Un segno che unisce: due colori, bianco e porpora. Il bianco per le nevi dei monti, la porpora è quella dei Fenici. È il segno del Lebanon Mountain Trail (LMT), un percorso di trekking di 470 km che attraversa tutto il Libano da nord a sud e collega tra loro 75 villaggi e città, 4 aree naturali protette, 2 riserve di biosfera, un sito patrimonio dell’umanità. Unisce e protegge, perché dove passa il LMT si devono fermare la speculazione edilizia e la devastazione dell’ambiente, che così tanto hanno colpito il Paese dalla fine della guerra civile in poi.
Lo abbiamo percorso, non tutto purtroppo, nel viaggio organizzato da COSPE nell’ottobre scorso e solo lì ci siamo resi conto davvero cosa significhi realizzare un progetto. Significa rimanere negli occhi e nel cuore delle persone che, quando ti riconoscono dalla maglietta gialla con il logo, si illuminano di gioia e di riconoscenza. COSPE ha fatto molto per il LMT e la sua presenza si incontra veramente a ogni passo del cammino: si trova nei pannelli che segnano le tappe del percorso, nelle strutture di accoglienza che ha contribuito a far nascere, negli amministratori che ha aiutato nel lavoro di valorizzazione delle proprie ricchezze naturali in maniera ecosostenibile, proteggendo e restaurando il LMT.

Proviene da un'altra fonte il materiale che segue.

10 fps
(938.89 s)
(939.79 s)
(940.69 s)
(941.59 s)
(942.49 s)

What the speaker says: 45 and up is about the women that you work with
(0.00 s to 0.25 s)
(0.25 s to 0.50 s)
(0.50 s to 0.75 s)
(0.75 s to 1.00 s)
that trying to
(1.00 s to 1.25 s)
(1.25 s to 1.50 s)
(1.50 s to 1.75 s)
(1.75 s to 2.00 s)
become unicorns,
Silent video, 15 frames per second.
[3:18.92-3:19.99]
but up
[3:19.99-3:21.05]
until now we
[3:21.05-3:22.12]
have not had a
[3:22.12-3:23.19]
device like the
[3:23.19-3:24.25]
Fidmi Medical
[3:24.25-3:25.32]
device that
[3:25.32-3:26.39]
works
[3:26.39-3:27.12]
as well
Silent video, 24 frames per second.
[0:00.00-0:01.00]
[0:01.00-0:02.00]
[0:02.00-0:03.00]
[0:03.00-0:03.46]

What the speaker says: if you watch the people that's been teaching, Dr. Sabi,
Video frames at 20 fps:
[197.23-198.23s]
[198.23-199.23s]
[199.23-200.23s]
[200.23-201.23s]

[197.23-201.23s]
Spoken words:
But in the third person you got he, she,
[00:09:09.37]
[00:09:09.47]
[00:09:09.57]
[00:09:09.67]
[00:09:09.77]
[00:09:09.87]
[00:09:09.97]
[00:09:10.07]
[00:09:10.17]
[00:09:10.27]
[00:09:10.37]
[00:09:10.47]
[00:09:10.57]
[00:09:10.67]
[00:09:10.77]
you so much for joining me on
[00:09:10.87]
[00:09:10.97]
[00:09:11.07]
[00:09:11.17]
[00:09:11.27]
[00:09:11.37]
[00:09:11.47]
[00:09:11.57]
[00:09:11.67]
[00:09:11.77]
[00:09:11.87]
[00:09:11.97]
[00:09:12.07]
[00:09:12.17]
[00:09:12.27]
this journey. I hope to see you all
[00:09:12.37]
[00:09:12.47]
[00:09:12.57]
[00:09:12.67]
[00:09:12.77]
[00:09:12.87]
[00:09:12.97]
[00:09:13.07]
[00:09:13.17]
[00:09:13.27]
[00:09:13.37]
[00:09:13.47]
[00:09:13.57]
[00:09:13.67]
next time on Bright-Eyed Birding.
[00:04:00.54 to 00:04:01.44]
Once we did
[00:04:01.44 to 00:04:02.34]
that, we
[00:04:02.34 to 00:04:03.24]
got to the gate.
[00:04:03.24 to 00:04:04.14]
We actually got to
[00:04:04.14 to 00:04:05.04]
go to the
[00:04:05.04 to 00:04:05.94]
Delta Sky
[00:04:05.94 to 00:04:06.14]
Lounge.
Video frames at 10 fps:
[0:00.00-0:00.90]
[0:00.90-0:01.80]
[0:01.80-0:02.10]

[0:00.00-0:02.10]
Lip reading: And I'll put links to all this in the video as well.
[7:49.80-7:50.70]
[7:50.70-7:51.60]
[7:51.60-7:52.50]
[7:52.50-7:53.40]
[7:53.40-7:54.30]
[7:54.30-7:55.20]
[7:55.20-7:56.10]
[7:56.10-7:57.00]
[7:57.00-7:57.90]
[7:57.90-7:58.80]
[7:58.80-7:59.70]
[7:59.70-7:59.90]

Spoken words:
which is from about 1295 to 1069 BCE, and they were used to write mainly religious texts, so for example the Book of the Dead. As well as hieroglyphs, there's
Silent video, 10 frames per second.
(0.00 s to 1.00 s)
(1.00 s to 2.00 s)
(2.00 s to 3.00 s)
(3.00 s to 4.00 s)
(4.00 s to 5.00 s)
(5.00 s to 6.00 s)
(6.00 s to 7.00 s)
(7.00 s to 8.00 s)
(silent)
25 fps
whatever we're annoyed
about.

Fare un viaggio in cui ci sentiamo parte – seppur piccola – di qualcosa di più grande è un’emozione particolare che non darà mai un viaggio fatto da semplici turisti. Maturando questa consapevolezza lungo il cammino, via via facendo nuovi incontri e nuove scoperte, il passo anche si faceva più leggero. Abbiamo attraversato foreste di cedri millenari, che fino a pochi anni fa venivano tagliati e oggi vengono amorevolmente ripiantati; abbiamo visitato chiese e monasteri dalla storia secolare, dove si può alloggiare come gli antichi pellegrini; siamo entrati nelle case di pastori o in villaggi poverissimi, dove sempre qualcuno ci ha offerto un tazza di caffè. Abbiamo visto scenari naturali incredibili, con lo sguardo che dalle cime delle montagne arrivava fino al mare e – nelle giornate limpide – ci permetteva di vedere la Siria all’orizzonte.
E il pensiero andava ai molti drammi che affliggono questi nostri tempi, ma anche all’idea, forte, che tanti piccoli cedri piantati oggi fra quindici anni saranno una foresta.